Centenary Quay (also known as Woolston Riverside) is a new development which has commenced in the suburb of Woolston in Southampton, England. The development is being built on the site of 31 acres, which had been home to Vosper Thorneycroft shipbuilders because of its ideal placement on the eastern bank of the River Itchen.

Plans 
The initial plans were submitted in May 2008 for a mixed residential and commercial development of the quay.  There were also plans for a yacht building firm to move in and create 700 new jobs along with a  supermarket.  The plans included houses of different types, Crest Nicholson were offering 2,3 or 4 bedroom houses as well as building three large skyscrapers which containing hundreds of flats, a hotel and restaurants.
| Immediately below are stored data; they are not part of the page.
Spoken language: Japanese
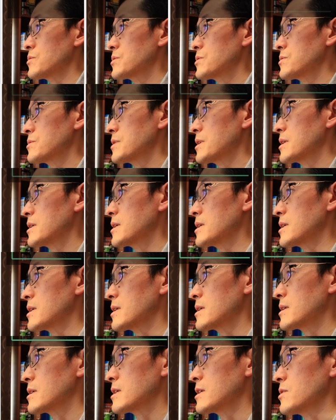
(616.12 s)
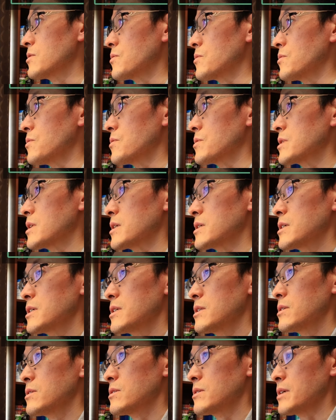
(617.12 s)
ソ的キノコ写
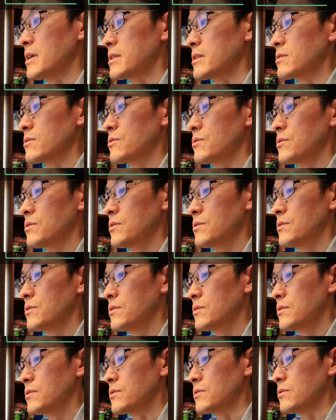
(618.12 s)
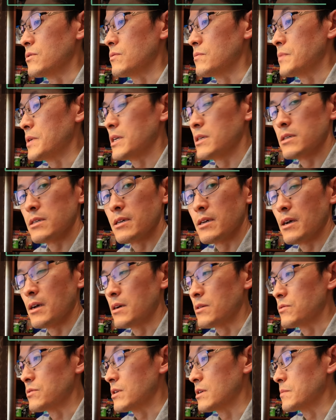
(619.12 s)
真図鑑というページ
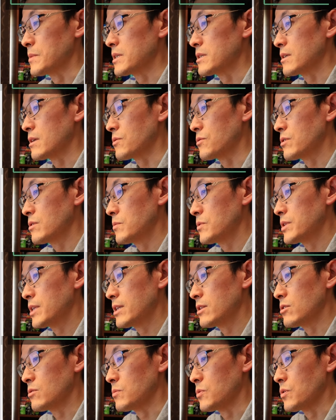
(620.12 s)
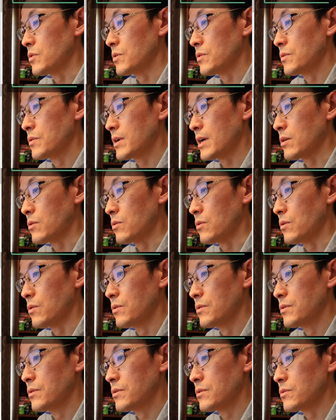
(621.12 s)
がございまして、これも何度も過去
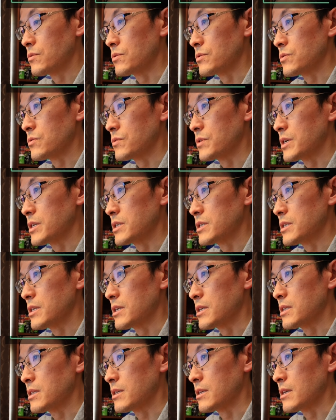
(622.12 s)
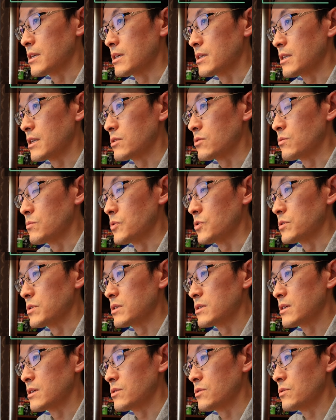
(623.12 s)
ご紹介してきていたと思うんで
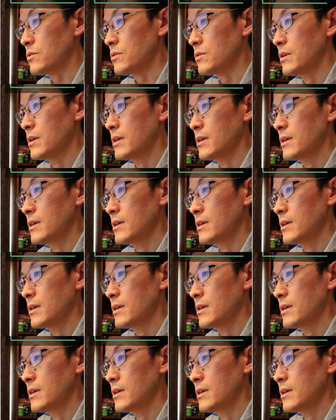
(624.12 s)
すけど、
The plans were agreed in August of that year.

Progress 

By late 2008, work began to clear the site of harmful materials and any other pollutants such as hydrocarbons, asbestos and harmful metals left over from the demolition of the dated Vosper Thornycroft warehouses and workshops. BAM Nuttall were contracted to complete this part of the work, and it soon became apparent that it would turn into a more complex operation than previously thought. Therefore, this delayed progress.

In July 2010, a foundation laying ceremony was held to commence the beginning of building work. Local councillors attended and the foundation stone was laid by the Secretary of State for Communities and Local Government, Eric Pickles.

In January 2011 Phase One of the development, development of around fifty three-bedroom terrace houses, neared completion.